Política

Medidas do governo fazem caminhoneiros desistirem de paralisação

MP e resoluções da ANTT reforçam piso do frete, ampliam fiscalização e evitam nova greve nacional

Por Esther Barros 26/03/2026 07h07 - Atualizado em 26/03/2026 08h08
Medidas do governo fazem caminhoneiros desistirem de paralisação
Renan Filho - Foto: Reprodução/Instagram

A publicação da Medida Provisória 1.343/2026 e de duas resoluções da Agência Nacional de Transportes Terrestres (ANTT) mudou o cenário de tensão entre o governo federal e os caminhoneiros, levando a categoria a desistir de uma nova paralisação nacional que vinha sendo articulada nas últimas semanas.

As medidas criam mecanismos mais rígidos para garantir o cumprimento do piso mínimo do frete, uma das principais reivindicações dos profissionais desde a greve histórica de 2018. Com isso, lideranças do setor avaliaram que houve avanço suficiente para suspender o movimento.

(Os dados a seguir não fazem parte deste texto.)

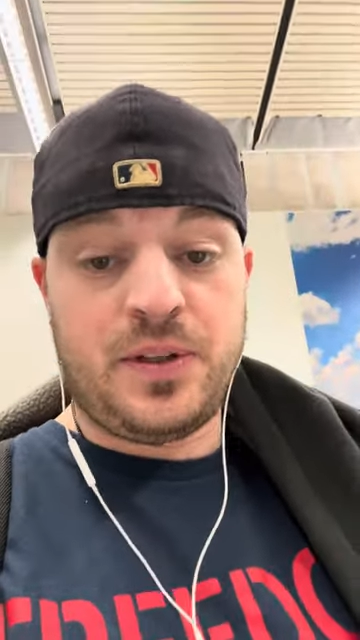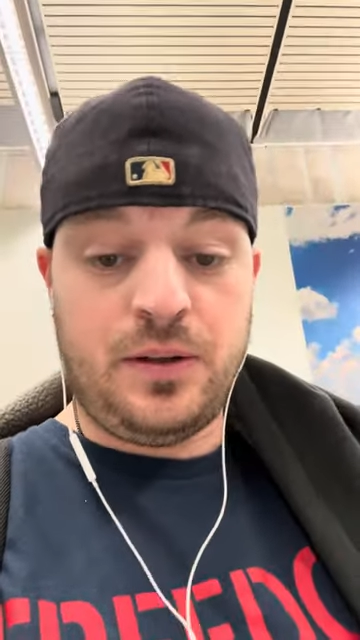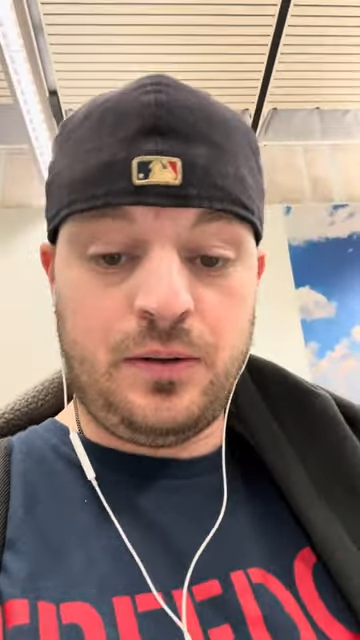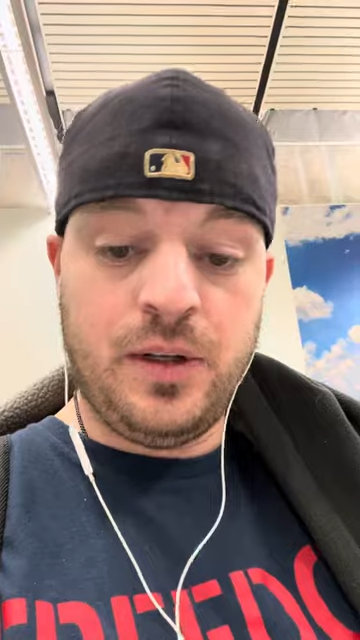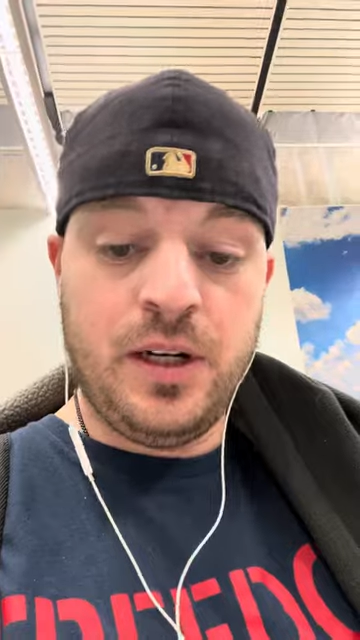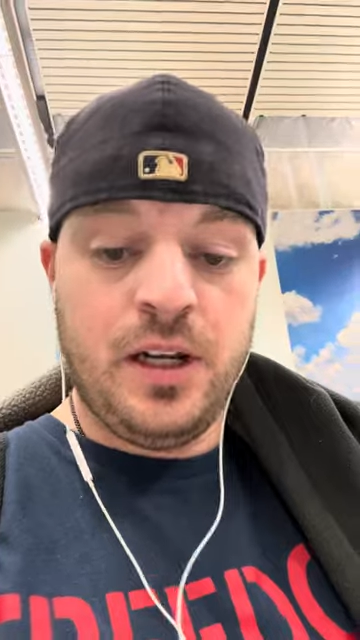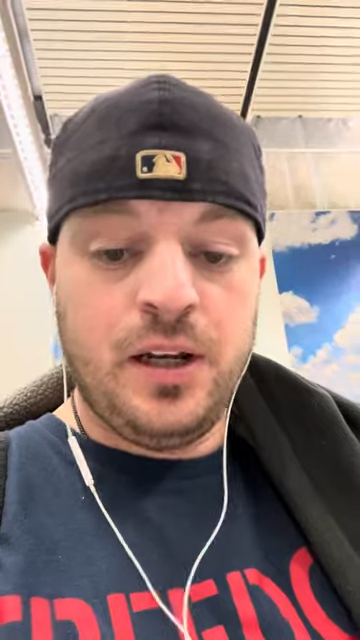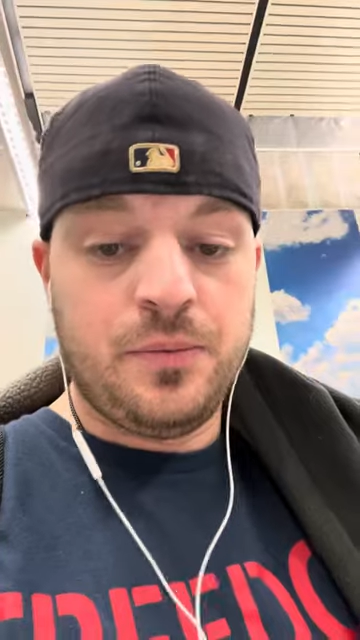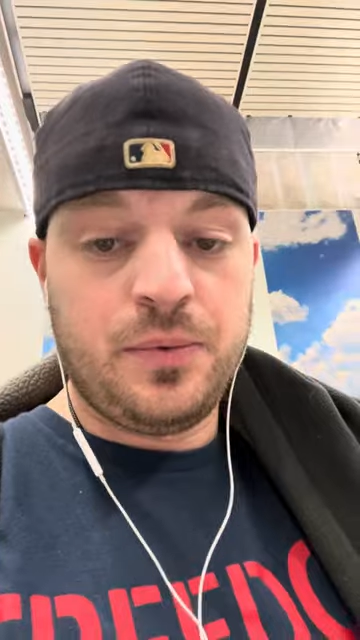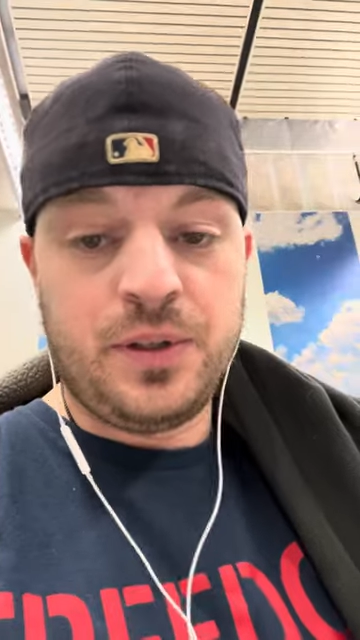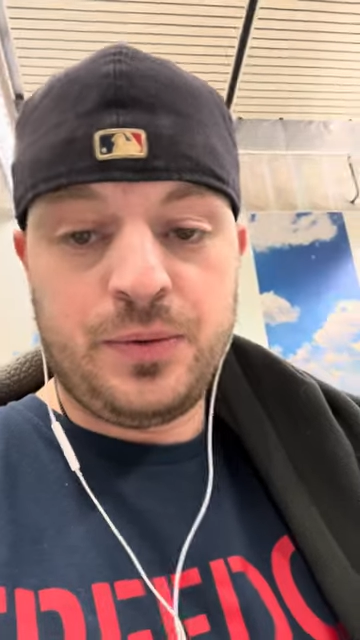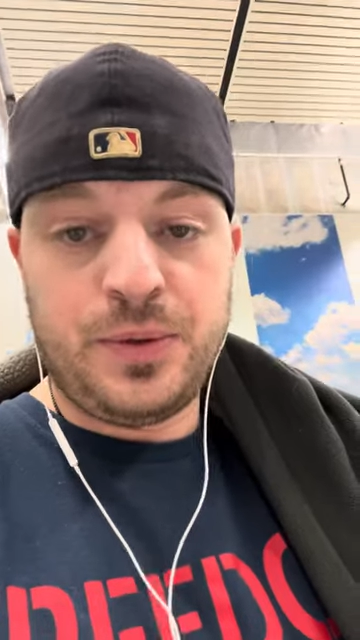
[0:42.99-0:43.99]
so
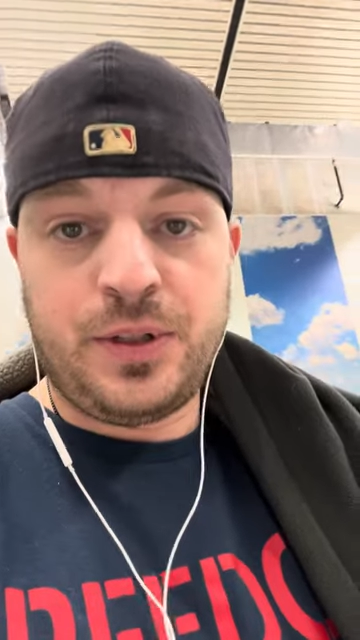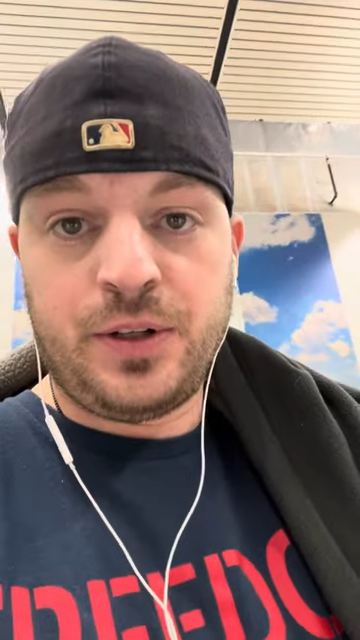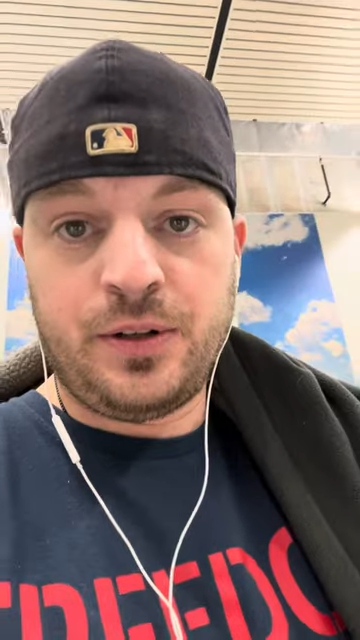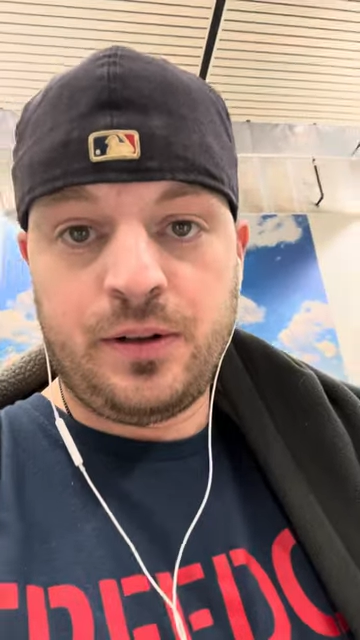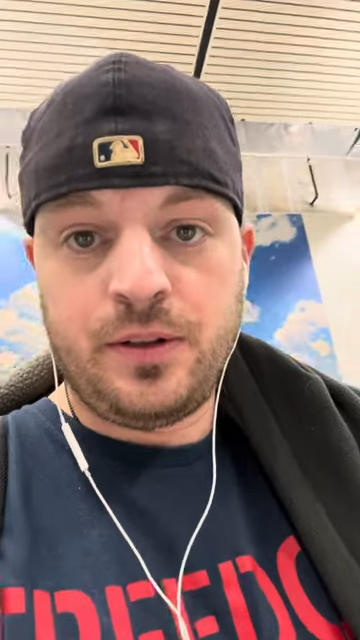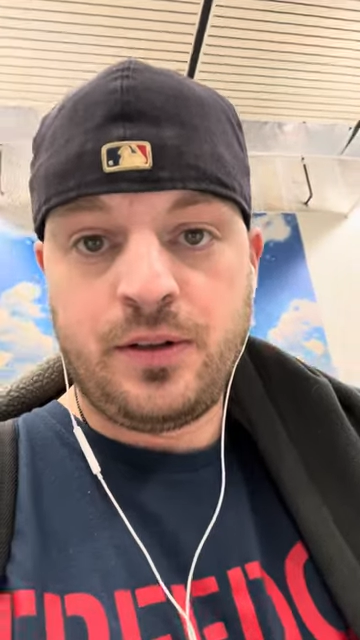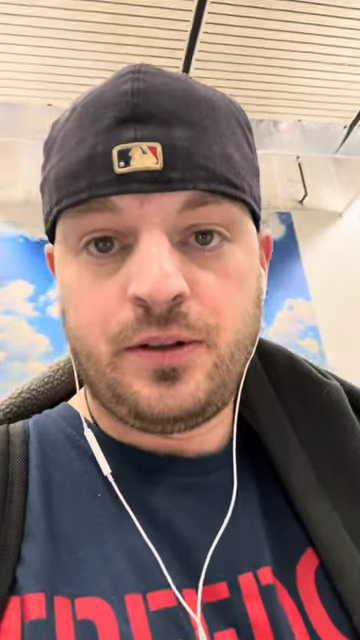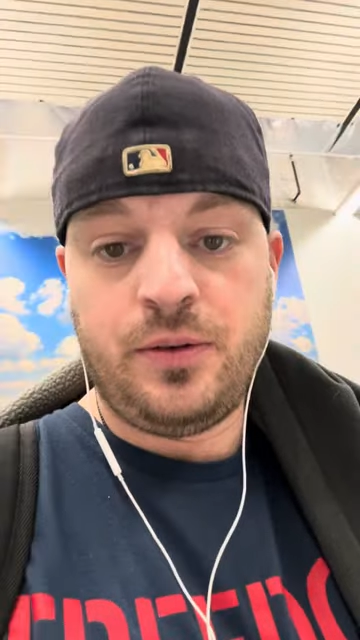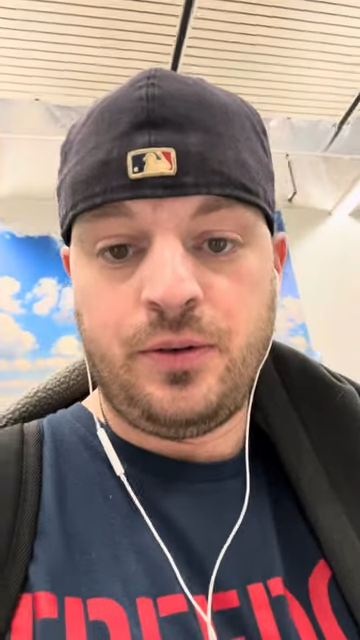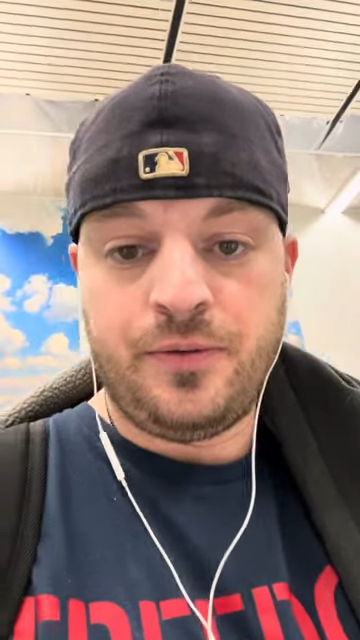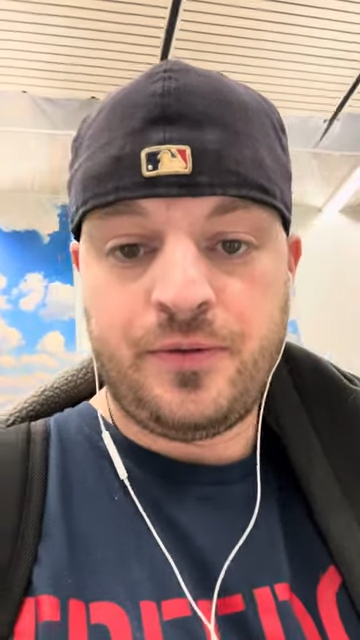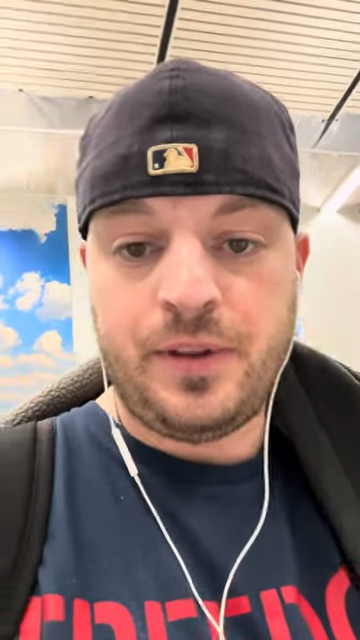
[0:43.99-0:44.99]
please be sure to
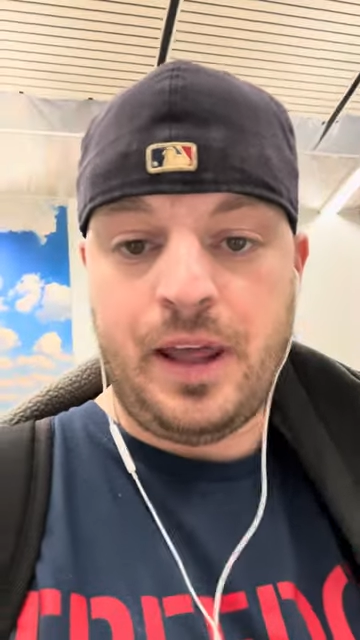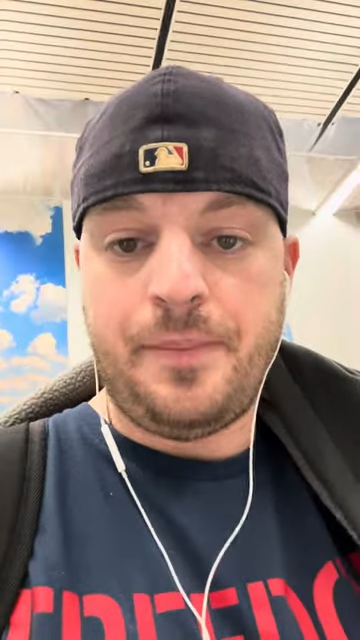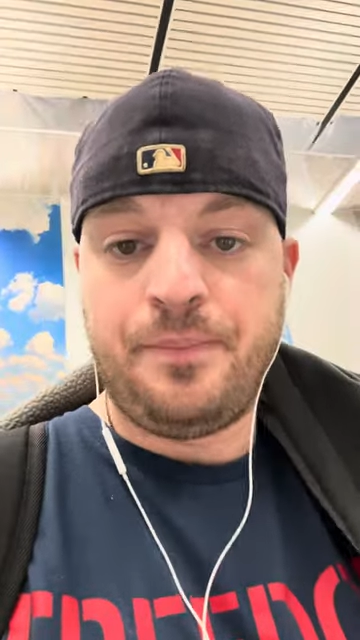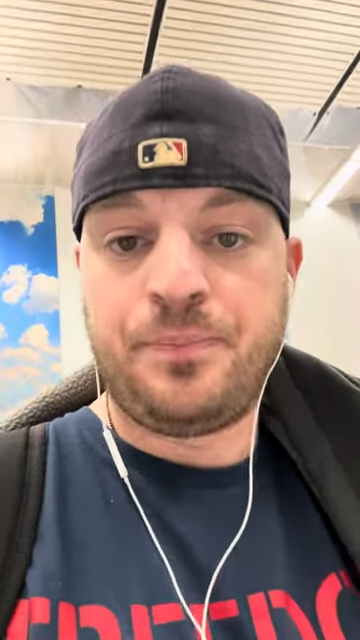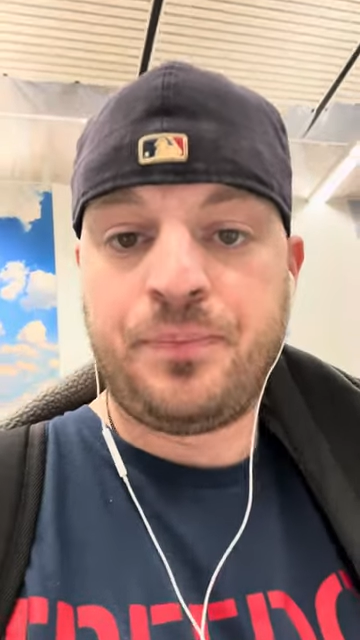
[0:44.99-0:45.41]
tune in for that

Entre os pontos centrais, a Resolução 6.077 estabelece sanções progressivas para empresas e contratantes que pagarem valores abaixo do mínimo legal. Já a Resolução 6.078 impede a emissão do Código Identificador da Operação de Transporte (Ciot) nesses casos, o que na prática, inviabiliza o transporte irregular de cargas.

As normas regulamentam a MP, que já está em vigor, mas ainda precisa ser aprovada pelo Congresso Nacional dentro do prazo legal. Caso contrário, perde a validade nos próximos meses.

Piso e reajustes

O valor mínimo do frete segue critérios técnicos, como o tipo de carga, número de eixos do veículo, distância percorrida e condições específicas do transporte, incluindo cargas refrigeradas ou a granel. O governo também garantiu a atualização automática da tabela sempre que houver variação relevante no preço do diesel.

Fiscalização ampliada

Com as novas regras, a ANTT intensificou a fiscalização nas rodovias, ampliando significativamente o número de operações. A estratégia inclui o cruzamento de dados financeiros e logísticos para identificar fraudes, descumprimento da tabela e até possíveis crimes como sonegação fiscal.

Diálogo evita crise

Representantes dos caminhoneiros participaram de reuniões em Brasília com autoridades federais e destacaram que o atendimento às demandas reduz a necessidade de paralisações. A avaliação é de que o cumprimento do piso mínimo garante maior previsibilidade e melhores condições de trabalho.

O governo federal reforçou que pretende manter o diálogo com a categoria e destacou a importância dos caminhoneiros para o abastecimento do país, desde combustíveis até alimentos, afastando, por ora, o risco de uma nova crise logística nacional.